Short of the Day: ‘Asphalt’ is a Visual Palindrome

An emotional, narratively-daring film.

An emotional, narratively-daring film.

There’s a phenomenon, and the name of it is eluding me, but basically it’s when something is especially on your mind – like, say, getting pregnant, or buying a Mini Cooper – so it feels like you’re seeing representations of it – pregnant women and Mini Coopers – all over the place.
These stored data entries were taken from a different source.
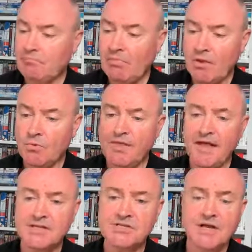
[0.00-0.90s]
Whether
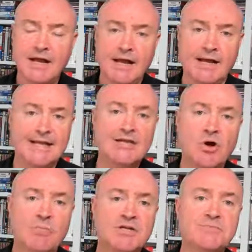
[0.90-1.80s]
that's an
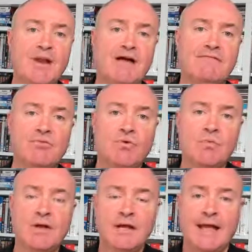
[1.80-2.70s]
e-commerce platform,
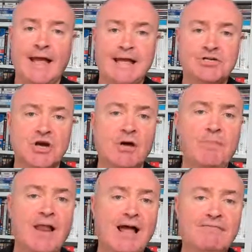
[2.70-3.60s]
HR
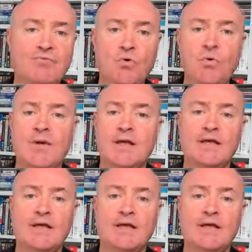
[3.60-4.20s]
platform,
Really, though, there are no more pregnant women or Mini Coopers than there were before, you’re just mentally primed to notice them because of your preoccupation.

That’s a rough emotional description of the essence behind Asphalt, a somber and nuanced short film from Süleyman Demirel that premiered over at ShortoftheWeek.com. Dig the synopsis:

“Abraham and his pregnant wife Sarah are going to a hospital with a suspicion of miscarriage. They are sitting in the back seat of a taxi. The places the car passes by reflect the inner worlds of the couple, in a way these things the car passes by turn into their inner worlds: While they are going towards the hospital, the birth part of the birth-death cycle is seen outside. While they are coming back, the death part of the same cycle is seen.”

Aiding this circle-of-life narrative is the palindromic structure Demirel has applied to his film, each shot with its mirror in the film’s back half, resulting in a film that builds to climax at its center then spends as much time on the resolution as it does the build-up. This is especially effective given the film’s content and its depiction of the opposing forces of life and death.

This isn’t an emotionally-light film, nor is it a particularly easy one, but those are strengths, and in the end Asphalt is a powerful meditation on the pains of living, the agony of loss, and the inherent rebirth in every death.